Directions: I'd like every entry returned exactly as it is, with the images left out.

Saved data entries
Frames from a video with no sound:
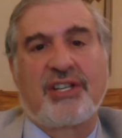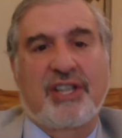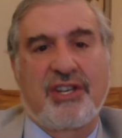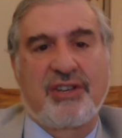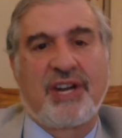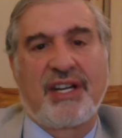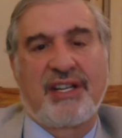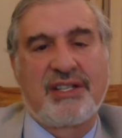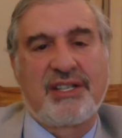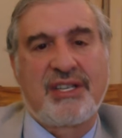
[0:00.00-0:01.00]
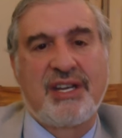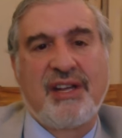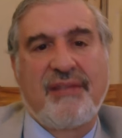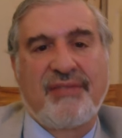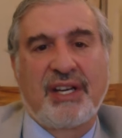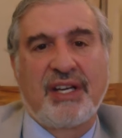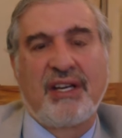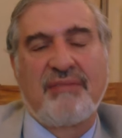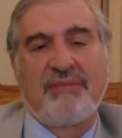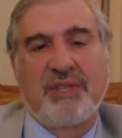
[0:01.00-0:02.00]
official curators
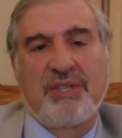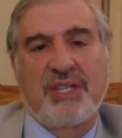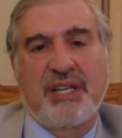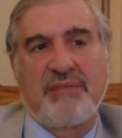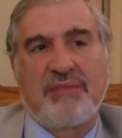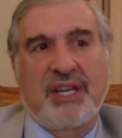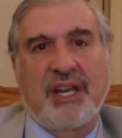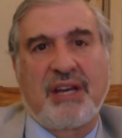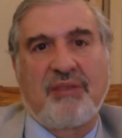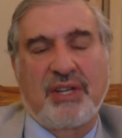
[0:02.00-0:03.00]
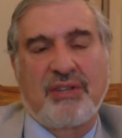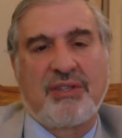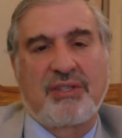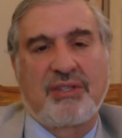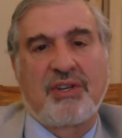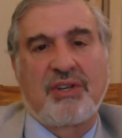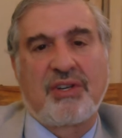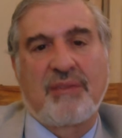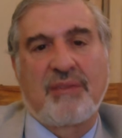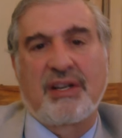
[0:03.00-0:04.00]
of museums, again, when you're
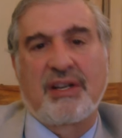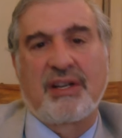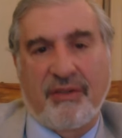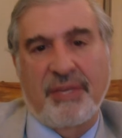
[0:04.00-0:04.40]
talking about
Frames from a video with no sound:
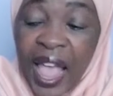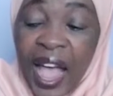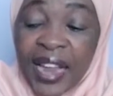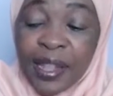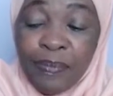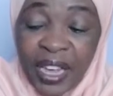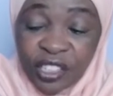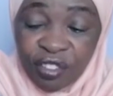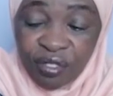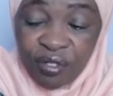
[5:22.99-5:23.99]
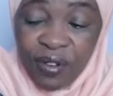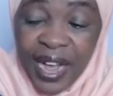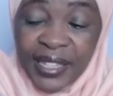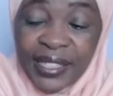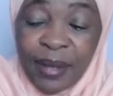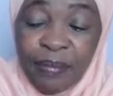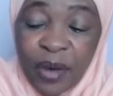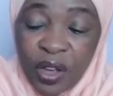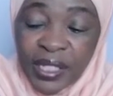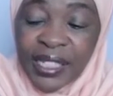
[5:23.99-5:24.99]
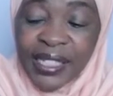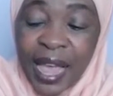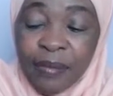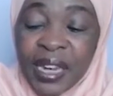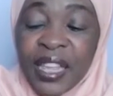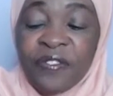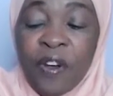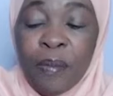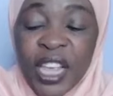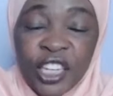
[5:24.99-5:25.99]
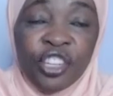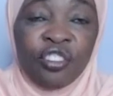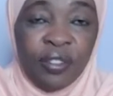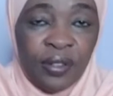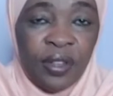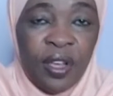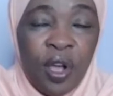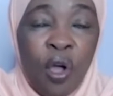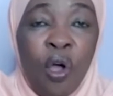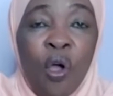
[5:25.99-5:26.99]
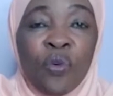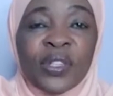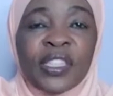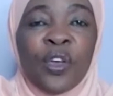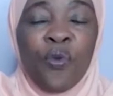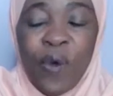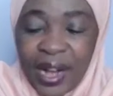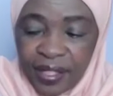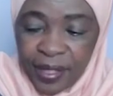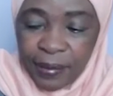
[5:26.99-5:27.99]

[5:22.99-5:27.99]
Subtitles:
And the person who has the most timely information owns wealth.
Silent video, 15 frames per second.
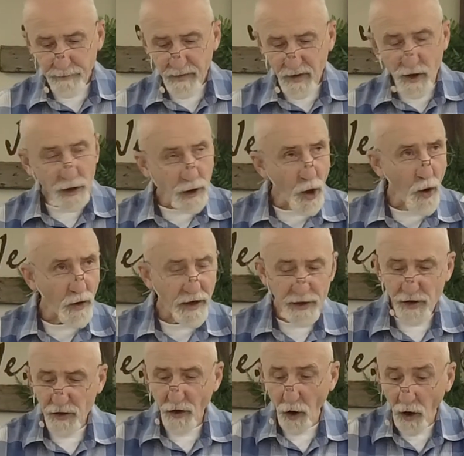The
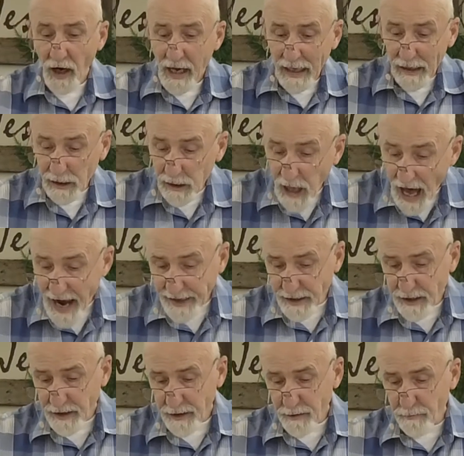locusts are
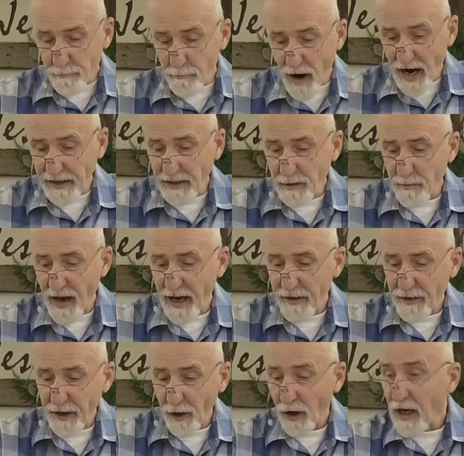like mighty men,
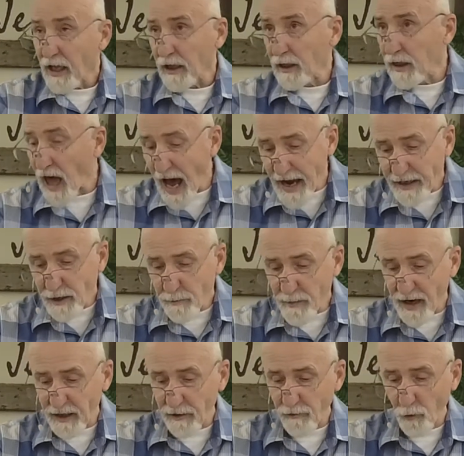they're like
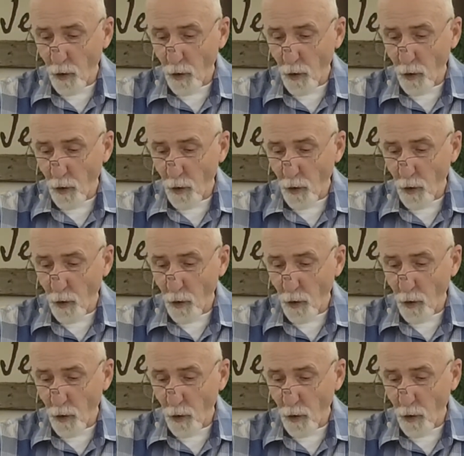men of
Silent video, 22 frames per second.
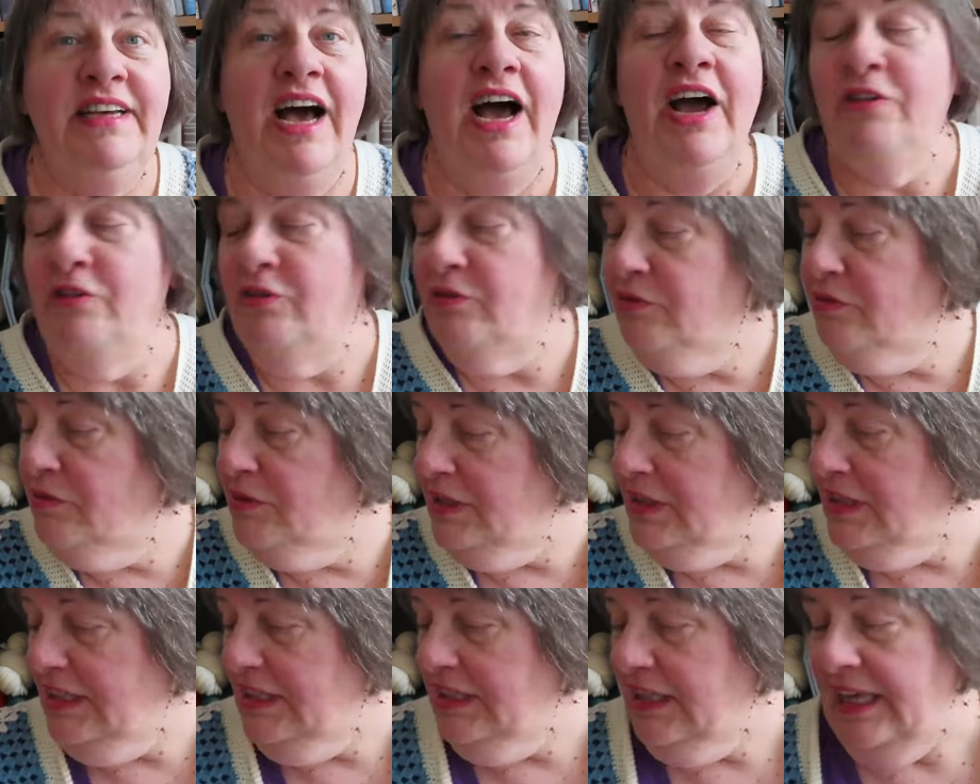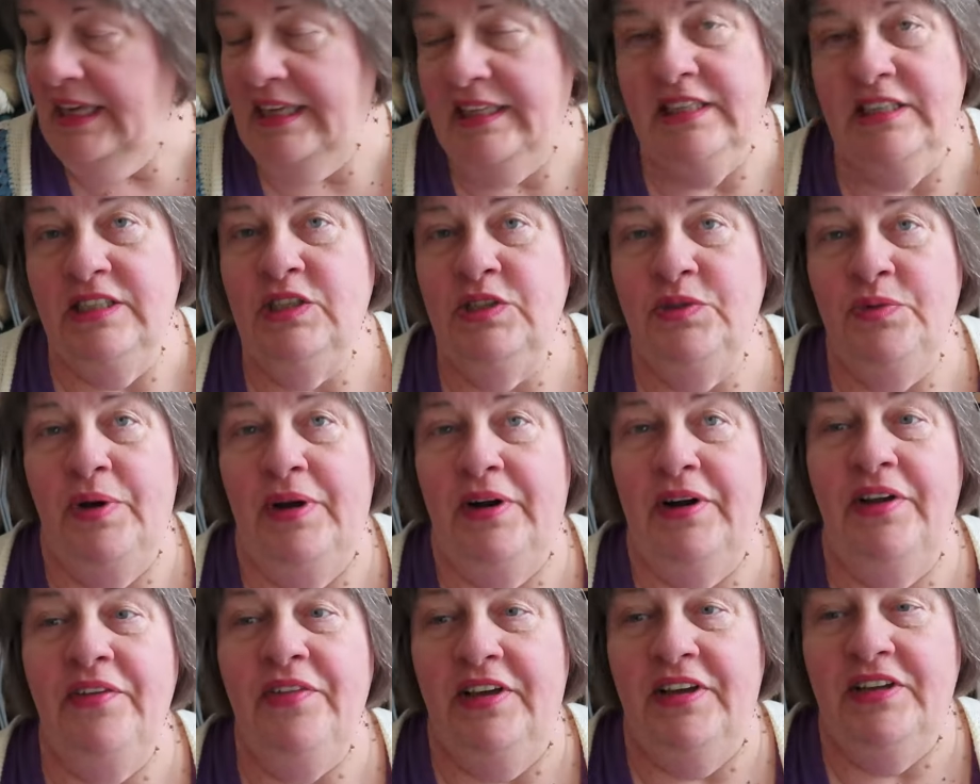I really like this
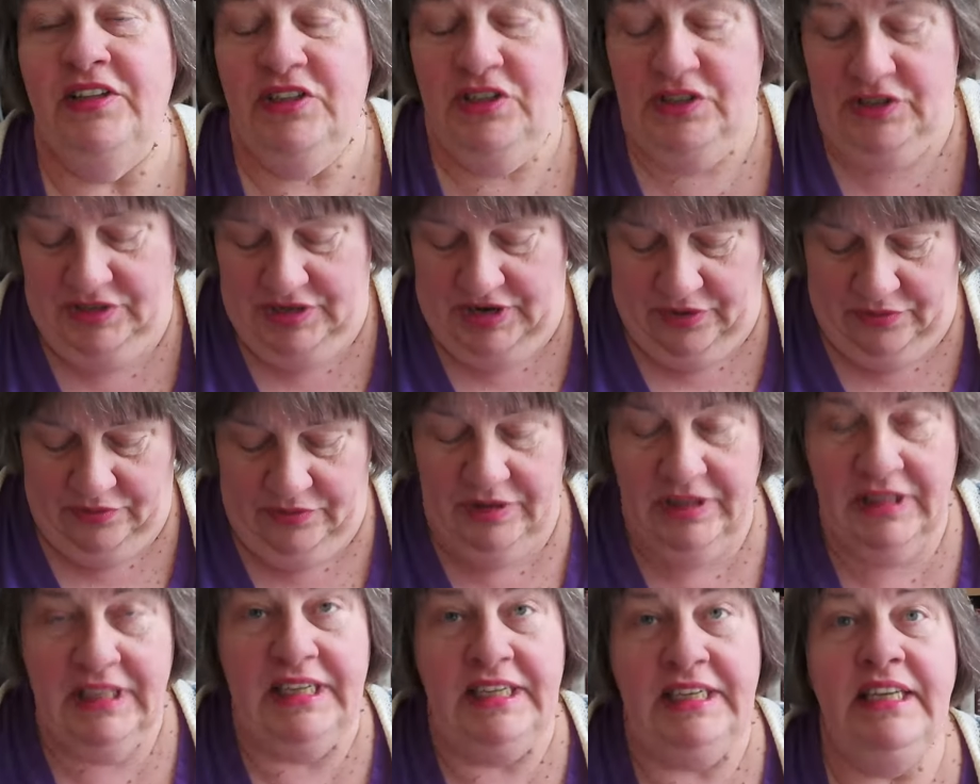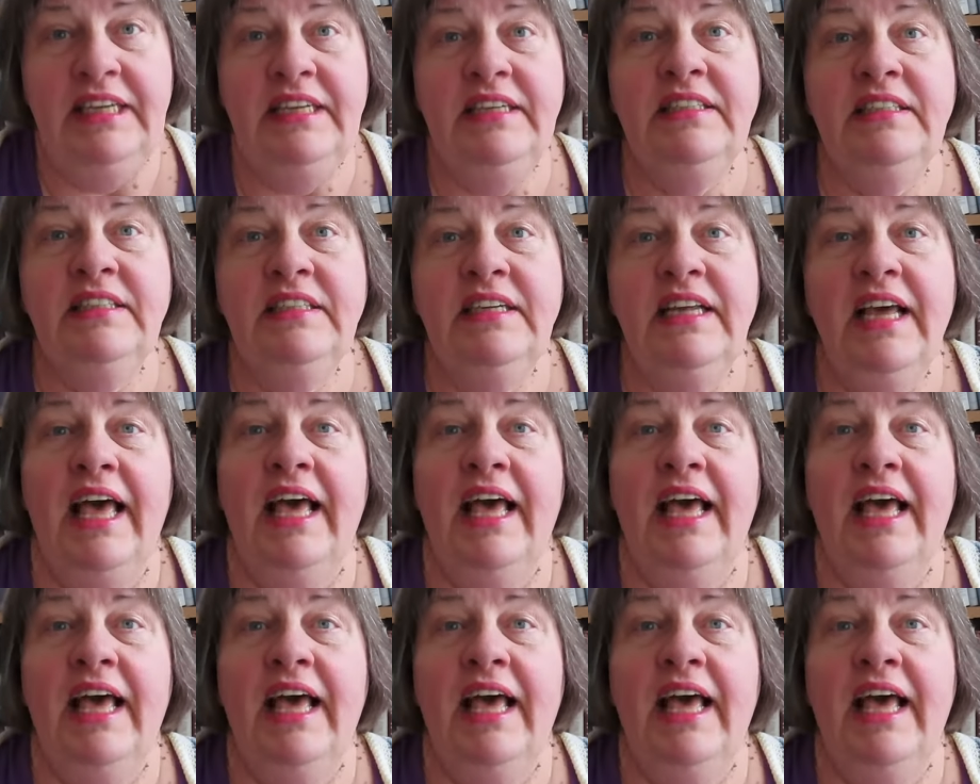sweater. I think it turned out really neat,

Response to this task:
Frames from a video with no sound:
[0:00.00-0:01.00]
[0:01.00-0:02.00]
official curators
[0:02.00-0:03.00]
[0:03.00-0:04.00]
of museums, again, when you're
[0:04.00-0:04.40]
talking about
Frames from a video with no sound:
[5:22.99-5:23.99]
[5:23.99-5:24.99]
[5:24.99-5:25.99]
[5:25.99-5:26.99]
[5:26.99-5:27.99]

[5:22.99-5:27.99]
Subtitles:
And the person who has the most timely information owns wealth.
Silent video, 15 frames per second.
The
locusts are
like mighty men,
they're like
men of
Silent video, 22 frames per second.
I really like this
sweater. I think it turned out really neat,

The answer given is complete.